The other significant finding in this study is that latanoprost and unoprostone can be used together without clinically unacceptable systemic or ocular side effects. Overall, both drugs were well tolerated individually and together. The side effects found in the second study period when the two drugs were used together were infrequent and generally mild in nature. The most common complaint was ocular irritation (10 subjects) but only two subjects found it serious enough to stop treatment. There were a few cases of conjunctival hyperaemia. Because prostaglandins are known to be released in the inflammatory response,29–31 cells and flare in the anterior chamber were regularly monitored during both study periods. However, there was no case of uveitis found during combined therapy. The only systemic adverse effects found during combined therapy were vague complaints of giddiness and fatigue in one case and body itch in another. We were not able to be sure that these systemic adverse events were caused by the medications, as the patients were not rechallenged with the same eye drops after completion of the study.
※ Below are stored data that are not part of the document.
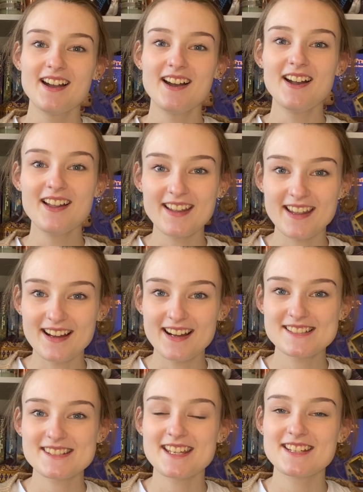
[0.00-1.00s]
Okay
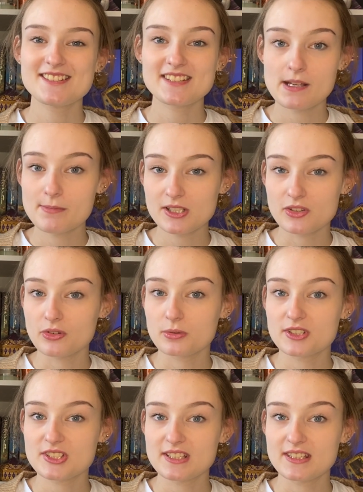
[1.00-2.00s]
guys, thank you so much for
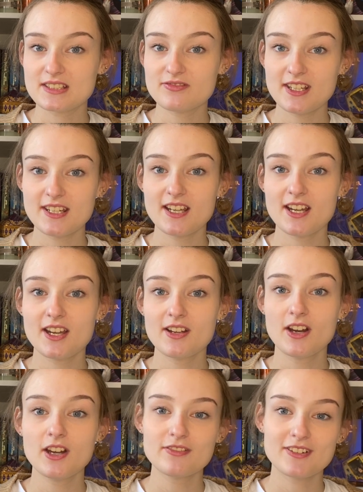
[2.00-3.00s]
watching this video.
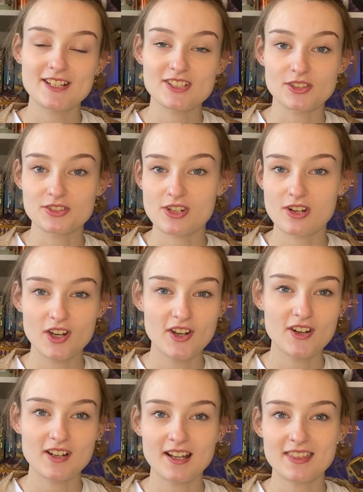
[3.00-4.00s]
Hopefully it's not too
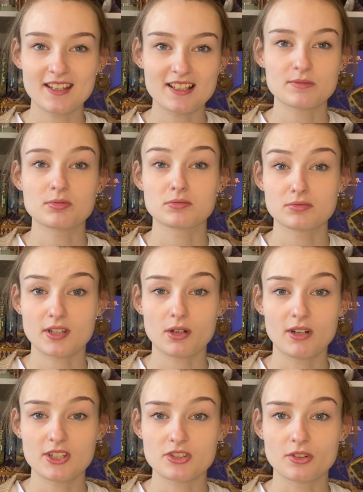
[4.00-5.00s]
long. I think it's probably
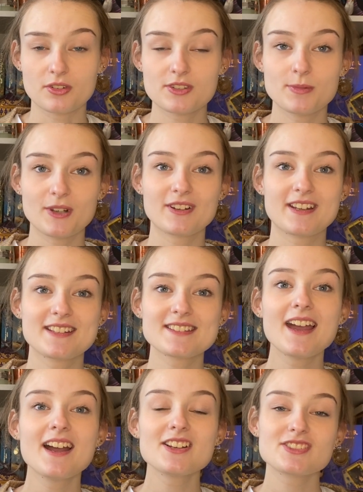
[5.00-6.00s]
quite short, to be honest.
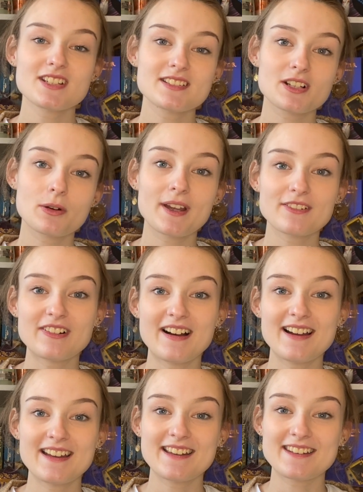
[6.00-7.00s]
Just quick
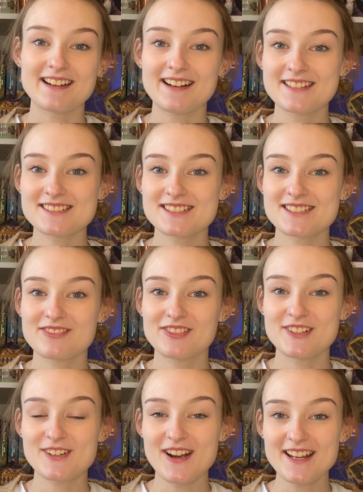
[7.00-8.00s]
fired, answered a
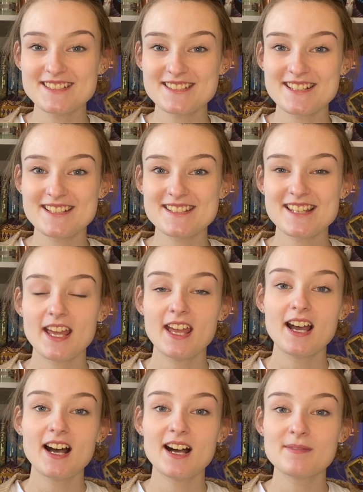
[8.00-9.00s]
few questions.
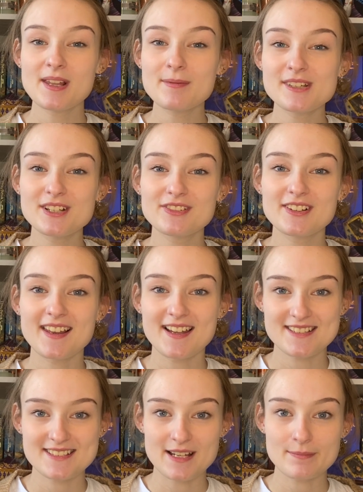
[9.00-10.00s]
Let me know if you
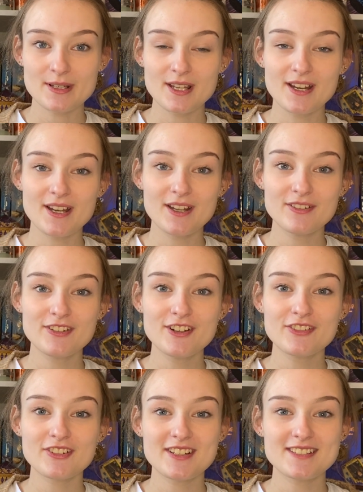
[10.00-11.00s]
liked it down below. Feel
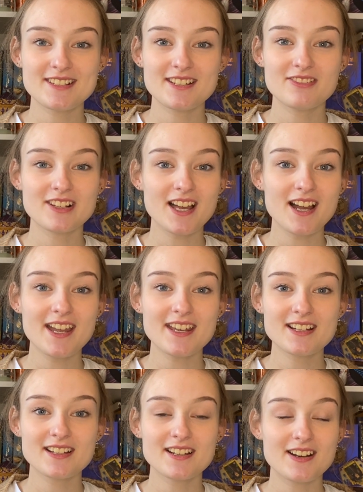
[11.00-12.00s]
free to leave a
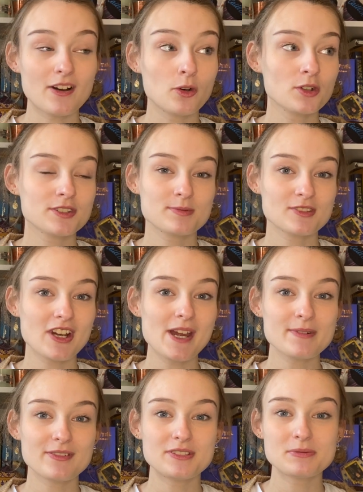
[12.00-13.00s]
like or
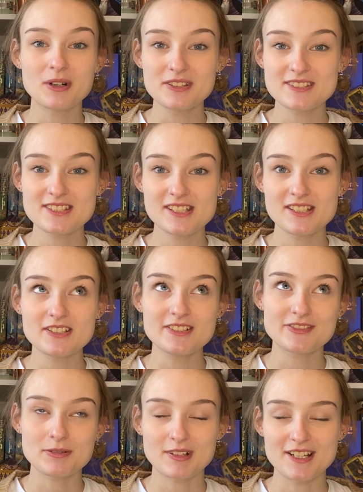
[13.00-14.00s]
subscribe if you want to.
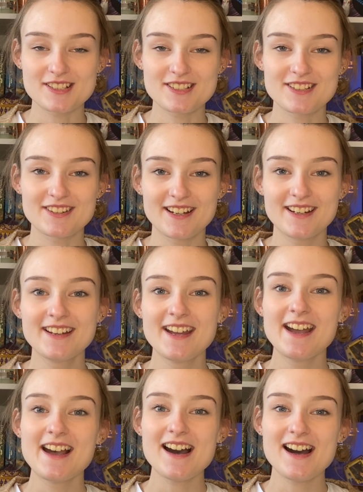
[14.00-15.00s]
Don't feel pressure to though.
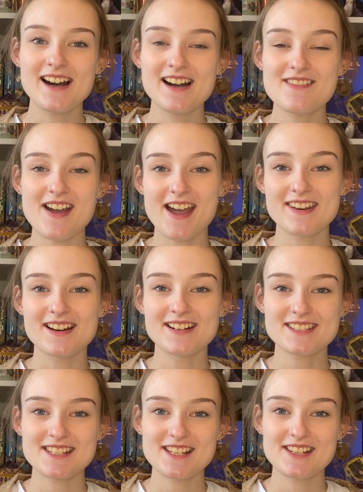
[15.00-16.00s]
And I'll
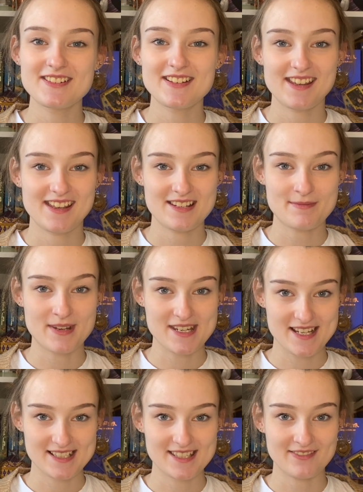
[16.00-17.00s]
see you in my
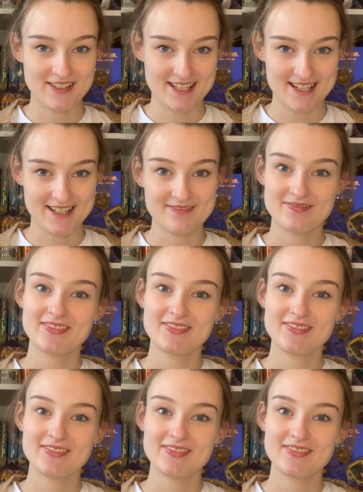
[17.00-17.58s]
next video.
The main limitation of this study was that it was single masked to the observer only. A placebo was also not used for the morning dose in the latanoprost group. Accordingly, the side effects found when the second medication was added must be interpreted with caution because of the open label dosing and lack of placebo in the trial.
In conclusion, this study has shown that latanoprost once daily causes additional IOP lowering in eyes which were being treated with unoprostone twice a day. However, there was no additional IOP lowering when unoprostone was added to eyes which were being treated with latanoprost. Both drugs were well tolerated together with few systemic or ocular adverse events. It would be interesting to discover the pathway and molecular basis through which these medications interact and function. Long term studies would be useful to determine if these additive effects are sustainable and if the two drugs can be used continuously without clinically unacceptable side effects.
Proprietary interest: Nil
Support: Grant from Singapore Eye Research Institute (SERI). Dr Aung is also supported by the National Medical Research Council, Singapore.